→ SOURCE DATA

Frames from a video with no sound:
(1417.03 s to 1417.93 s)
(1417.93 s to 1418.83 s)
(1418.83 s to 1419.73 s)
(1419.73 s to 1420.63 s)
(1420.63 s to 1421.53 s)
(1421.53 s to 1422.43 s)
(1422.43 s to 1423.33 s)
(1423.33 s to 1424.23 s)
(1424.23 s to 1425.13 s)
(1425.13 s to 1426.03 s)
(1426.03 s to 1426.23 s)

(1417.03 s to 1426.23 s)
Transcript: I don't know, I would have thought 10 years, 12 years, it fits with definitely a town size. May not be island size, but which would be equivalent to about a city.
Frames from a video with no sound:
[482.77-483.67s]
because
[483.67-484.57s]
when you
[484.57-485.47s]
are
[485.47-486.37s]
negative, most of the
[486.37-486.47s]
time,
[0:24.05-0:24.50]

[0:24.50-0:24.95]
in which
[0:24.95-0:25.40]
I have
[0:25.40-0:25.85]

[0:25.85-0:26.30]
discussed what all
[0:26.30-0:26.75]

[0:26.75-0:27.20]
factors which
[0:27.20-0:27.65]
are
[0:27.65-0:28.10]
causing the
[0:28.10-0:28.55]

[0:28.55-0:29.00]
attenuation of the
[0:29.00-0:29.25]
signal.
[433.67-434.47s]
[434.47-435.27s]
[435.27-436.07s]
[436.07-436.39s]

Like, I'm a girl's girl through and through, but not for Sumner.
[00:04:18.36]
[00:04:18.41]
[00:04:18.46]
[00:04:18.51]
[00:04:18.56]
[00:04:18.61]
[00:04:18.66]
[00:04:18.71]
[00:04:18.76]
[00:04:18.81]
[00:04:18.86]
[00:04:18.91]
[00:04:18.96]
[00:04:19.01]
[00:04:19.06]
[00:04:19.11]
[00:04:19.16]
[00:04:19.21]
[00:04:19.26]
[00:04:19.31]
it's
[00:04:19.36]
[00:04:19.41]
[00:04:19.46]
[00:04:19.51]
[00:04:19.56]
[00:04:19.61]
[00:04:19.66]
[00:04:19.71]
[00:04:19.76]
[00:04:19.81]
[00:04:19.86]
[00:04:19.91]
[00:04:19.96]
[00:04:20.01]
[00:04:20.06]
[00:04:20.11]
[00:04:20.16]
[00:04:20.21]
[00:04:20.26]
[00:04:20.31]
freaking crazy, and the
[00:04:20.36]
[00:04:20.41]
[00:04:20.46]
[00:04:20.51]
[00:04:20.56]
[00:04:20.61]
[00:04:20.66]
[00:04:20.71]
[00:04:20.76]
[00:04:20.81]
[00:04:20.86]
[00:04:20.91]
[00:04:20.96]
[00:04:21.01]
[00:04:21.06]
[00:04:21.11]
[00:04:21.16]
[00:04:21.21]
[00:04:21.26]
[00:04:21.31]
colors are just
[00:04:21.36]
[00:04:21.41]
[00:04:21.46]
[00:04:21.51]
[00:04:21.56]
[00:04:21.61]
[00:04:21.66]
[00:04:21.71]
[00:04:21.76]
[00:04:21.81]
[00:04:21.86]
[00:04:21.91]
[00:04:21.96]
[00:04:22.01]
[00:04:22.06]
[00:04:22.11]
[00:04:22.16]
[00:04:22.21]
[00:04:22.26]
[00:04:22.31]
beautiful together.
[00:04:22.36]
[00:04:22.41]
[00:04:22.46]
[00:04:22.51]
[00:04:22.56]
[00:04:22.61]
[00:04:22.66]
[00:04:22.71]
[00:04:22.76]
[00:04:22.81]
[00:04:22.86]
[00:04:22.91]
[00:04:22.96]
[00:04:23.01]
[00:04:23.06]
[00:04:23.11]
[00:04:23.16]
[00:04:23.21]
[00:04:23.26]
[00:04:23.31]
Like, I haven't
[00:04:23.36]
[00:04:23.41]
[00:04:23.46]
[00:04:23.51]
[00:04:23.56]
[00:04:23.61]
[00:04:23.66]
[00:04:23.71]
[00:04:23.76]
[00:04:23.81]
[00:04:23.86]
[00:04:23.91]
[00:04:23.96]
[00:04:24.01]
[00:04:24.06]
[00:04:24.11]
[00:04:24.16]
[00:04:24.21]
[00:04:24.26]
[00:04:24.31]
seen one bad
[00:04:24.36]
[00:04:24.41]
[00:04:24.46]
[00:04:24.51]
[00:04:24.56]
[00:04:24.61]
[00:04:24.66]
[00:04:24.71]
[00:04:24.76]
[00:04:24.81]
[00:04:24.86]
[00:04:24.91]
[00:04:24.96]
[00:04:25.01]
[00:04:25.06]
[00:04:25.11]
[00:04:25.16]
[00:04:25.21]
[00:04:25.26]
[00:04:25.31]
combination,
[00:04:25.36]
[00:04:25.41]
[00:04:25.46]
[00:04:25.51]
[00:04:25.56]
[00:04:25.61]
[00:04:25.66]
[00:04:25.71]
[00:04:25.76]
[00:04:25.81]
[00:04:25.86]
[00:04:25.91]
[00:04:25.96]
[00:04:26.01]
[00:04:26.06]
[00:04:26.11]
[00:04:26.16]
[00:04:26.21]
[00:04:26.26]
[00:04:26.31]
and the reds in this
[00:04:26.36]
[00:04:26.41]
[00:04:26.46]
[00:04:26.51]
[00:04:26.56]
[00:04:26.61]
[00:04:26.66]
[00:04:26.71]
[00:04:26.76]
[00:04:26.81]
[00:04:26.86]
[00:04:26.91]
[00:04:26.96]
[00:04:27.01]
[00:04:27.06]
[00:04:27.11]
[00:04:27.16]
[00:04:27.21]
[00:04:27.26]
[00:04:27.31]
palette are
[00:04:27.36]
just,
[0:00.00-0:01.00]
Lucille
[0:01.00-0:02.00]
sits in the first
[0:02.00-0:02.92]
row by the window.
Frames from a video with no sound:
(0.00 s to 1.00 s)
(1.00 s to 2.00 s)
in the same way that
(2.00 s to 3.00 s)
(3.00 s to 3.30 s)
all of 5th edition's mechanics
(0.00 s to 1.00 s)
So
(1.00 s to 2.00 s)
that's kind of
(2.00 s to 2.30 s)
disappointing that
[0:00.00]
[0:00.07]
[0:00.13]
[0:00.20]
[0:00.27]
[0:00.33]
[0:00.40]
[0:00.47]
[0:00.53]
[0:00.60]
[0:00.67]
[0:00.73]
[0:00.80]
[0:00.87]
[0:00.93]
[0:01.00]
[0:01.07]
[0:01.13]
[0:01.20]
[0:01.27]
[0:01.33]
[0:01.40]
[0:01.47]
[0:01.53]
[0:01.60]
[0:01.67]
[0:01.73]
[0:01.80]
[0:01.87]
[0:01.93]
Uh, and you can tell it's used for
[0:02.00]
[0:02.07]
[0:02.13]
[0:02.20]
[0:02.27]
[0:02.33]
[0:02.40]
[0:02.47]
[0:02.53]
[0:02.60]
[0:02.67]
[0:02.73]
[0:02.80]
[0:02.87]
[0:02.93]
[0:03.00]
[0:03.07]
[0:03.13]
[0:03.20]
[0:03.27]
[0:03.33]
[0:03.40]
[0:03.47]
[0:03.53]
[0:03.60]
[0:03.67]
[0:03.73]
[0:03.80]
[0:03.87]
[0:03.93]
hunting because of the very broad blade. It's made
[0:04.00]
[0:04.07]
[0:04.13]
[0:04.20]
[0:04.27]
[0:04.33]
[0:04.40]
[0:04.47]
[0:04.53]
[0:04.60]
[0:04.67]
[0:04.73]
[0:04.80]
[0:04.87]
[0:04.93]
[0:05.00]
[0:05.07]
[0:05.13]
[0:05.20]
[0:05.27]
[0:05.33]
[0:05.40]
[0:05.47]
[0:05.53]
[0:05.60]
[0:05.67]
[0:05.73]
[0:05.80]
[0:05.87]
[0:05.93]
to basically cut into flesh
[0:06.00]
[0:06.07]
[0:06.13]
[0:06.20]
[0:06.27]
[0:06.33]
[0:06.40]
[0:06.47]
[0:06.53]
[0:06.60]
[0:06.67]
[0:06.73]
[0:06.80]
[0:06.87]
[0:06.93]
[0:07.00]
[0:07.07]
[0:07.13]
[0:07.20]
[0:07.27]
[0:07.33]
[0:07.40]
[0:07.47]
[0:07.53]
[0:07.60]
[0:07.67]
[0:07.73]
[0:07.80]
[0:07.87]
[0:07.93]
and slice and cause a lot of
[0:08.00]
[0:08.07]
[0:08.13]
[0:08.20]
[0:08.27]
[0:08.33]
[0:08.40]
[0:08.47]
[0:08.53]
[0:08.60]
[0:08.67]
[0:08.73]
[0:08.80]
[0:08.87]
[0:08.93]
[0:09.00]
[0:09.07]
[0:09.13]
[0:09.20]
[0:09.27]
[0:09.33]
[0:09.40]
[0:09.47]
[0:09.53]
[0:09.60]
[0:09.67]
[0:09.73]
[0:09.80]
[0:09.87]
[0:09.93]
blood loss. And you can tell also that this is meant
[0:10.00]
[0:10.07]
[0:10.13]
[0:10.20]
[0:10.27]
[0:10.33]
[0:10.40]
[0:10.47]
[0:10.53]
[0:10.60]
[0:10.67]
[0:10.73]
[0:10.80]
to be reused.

→ PROBLEM TO WORK ON
In the listing above, start at the line with "[00:04:22.31]", go on through the line with "[00:04:23.11]", and copy each of those lines exactly; leave out all the rest.

→ REPLY TO THE EXERCISE
[00:04:22.31]
beautiful together.
[00:04:22.36]
[00:04:22.41]
[00:04:22.46]
[00:04:22.51]
[00:04:22.56]
[00:04:22.61]
[00:04:22.66]
[00:04:22.71]
[00:04:22.76]
[00:04:22.81]
[00:04:22.86]
[00:04:22.91]
[00:04:22.96]
[00:04:23.01]
[00:04:23.06]
[00:04:23.11]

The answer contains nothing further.